* _Instructions for the task_: Tally every line below where "video" appears, then report the total alone.

* _Data supplied_:
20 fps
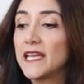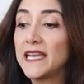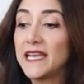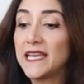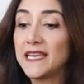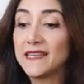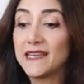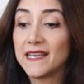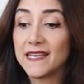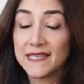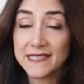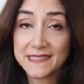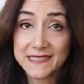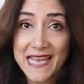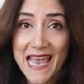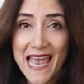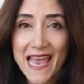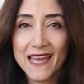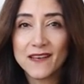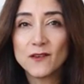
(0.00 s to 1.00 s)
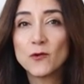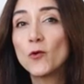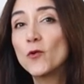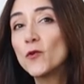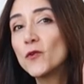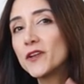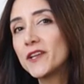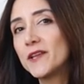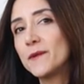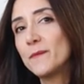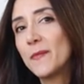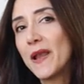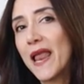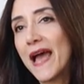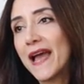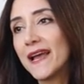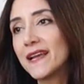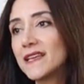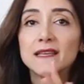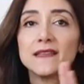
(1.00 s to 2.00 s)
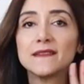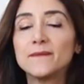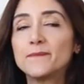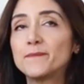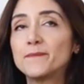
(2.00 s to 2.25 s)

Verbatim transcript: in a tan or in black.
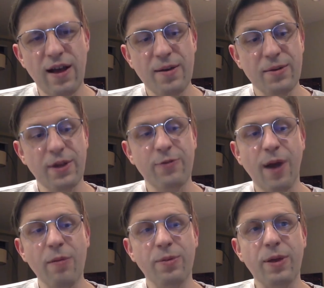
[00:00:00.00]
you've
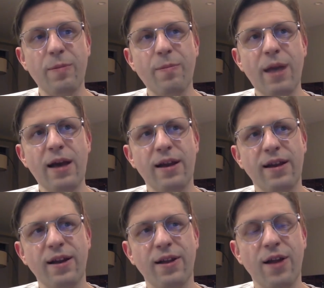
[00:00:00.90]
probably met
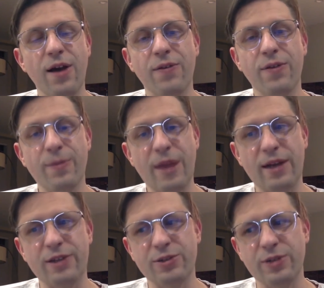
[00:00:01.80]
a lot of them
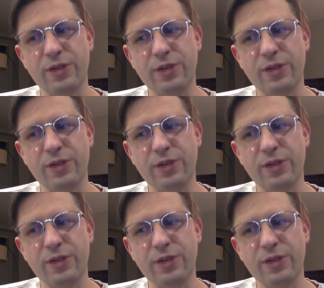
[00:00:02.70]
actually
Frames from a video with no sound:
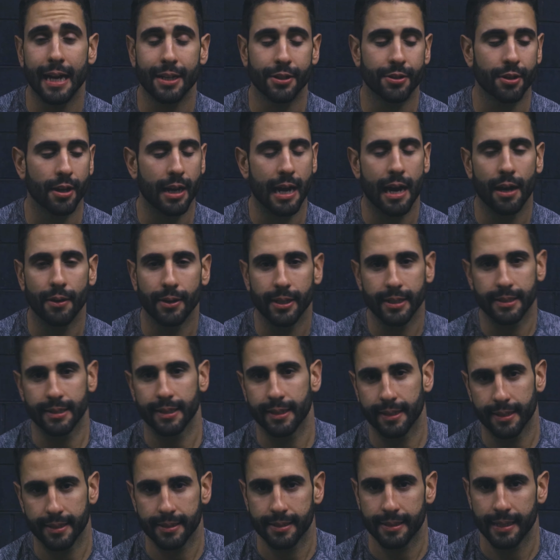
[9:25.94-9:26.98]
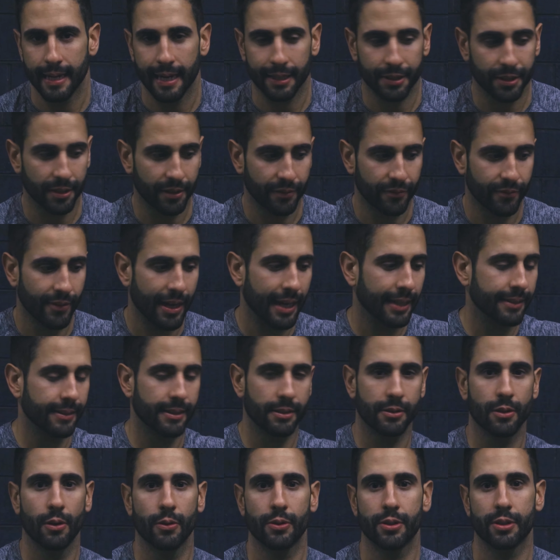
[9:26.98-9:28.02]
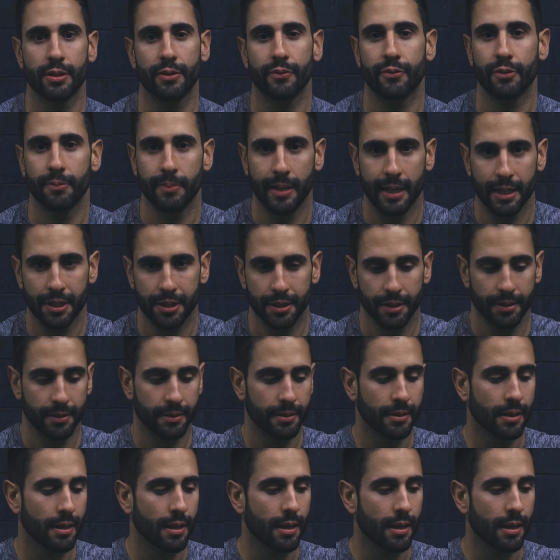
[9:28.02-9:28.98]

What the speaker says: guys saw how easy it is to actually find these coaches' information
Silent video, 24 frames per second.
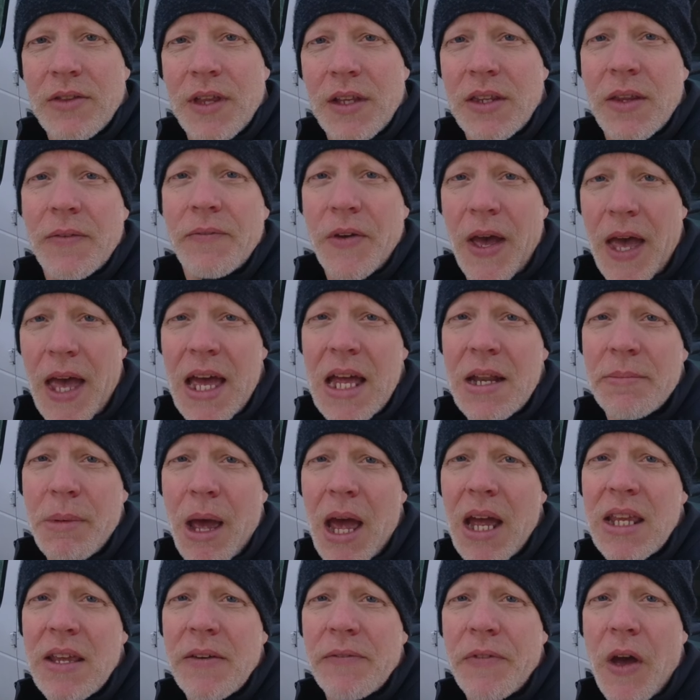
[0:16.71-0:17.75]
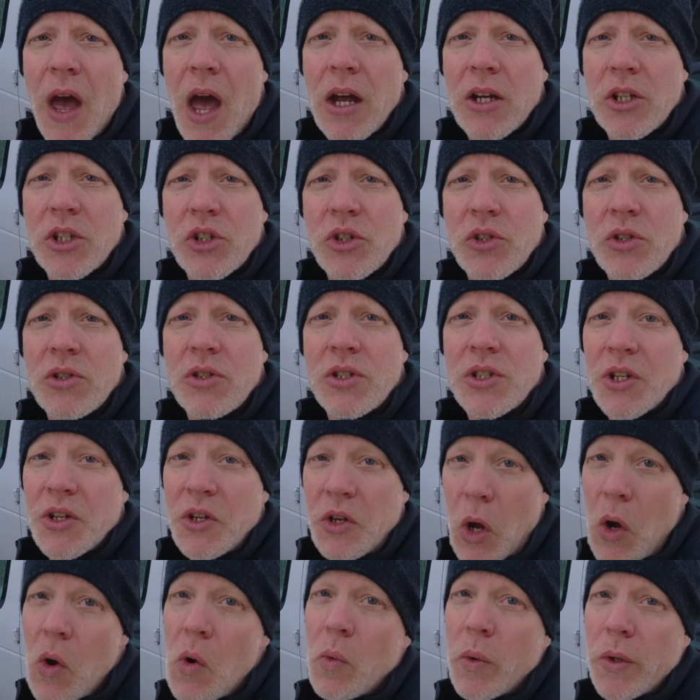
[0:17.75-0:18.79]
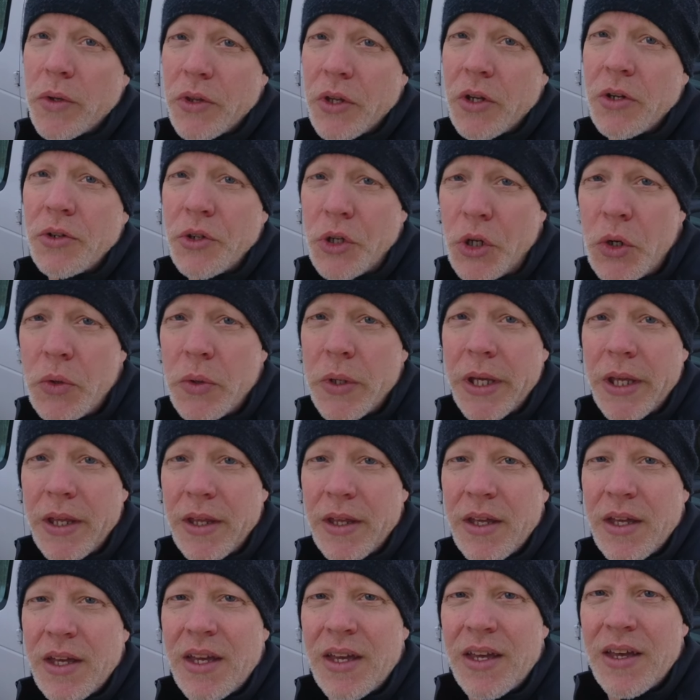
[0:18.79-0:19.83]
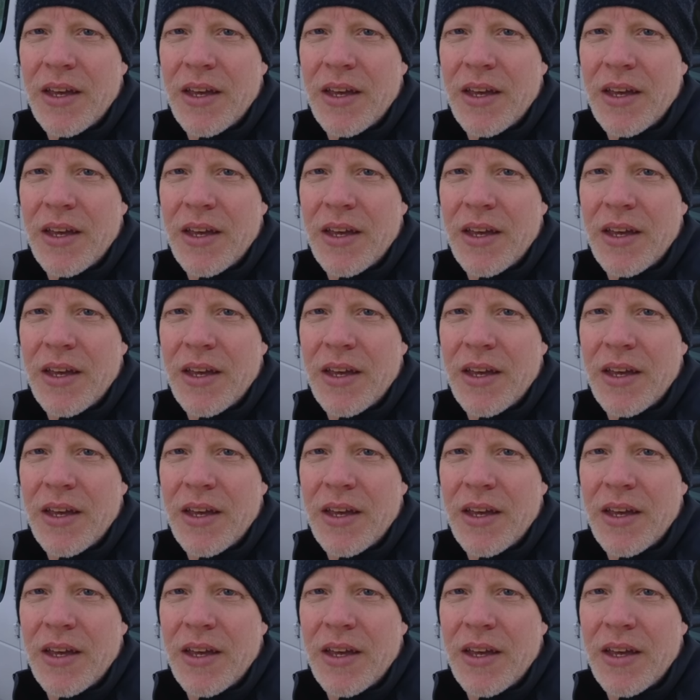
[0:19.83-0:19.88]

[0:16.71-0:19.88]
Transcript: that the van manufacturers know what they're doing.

* _Solution to this exercise_: 2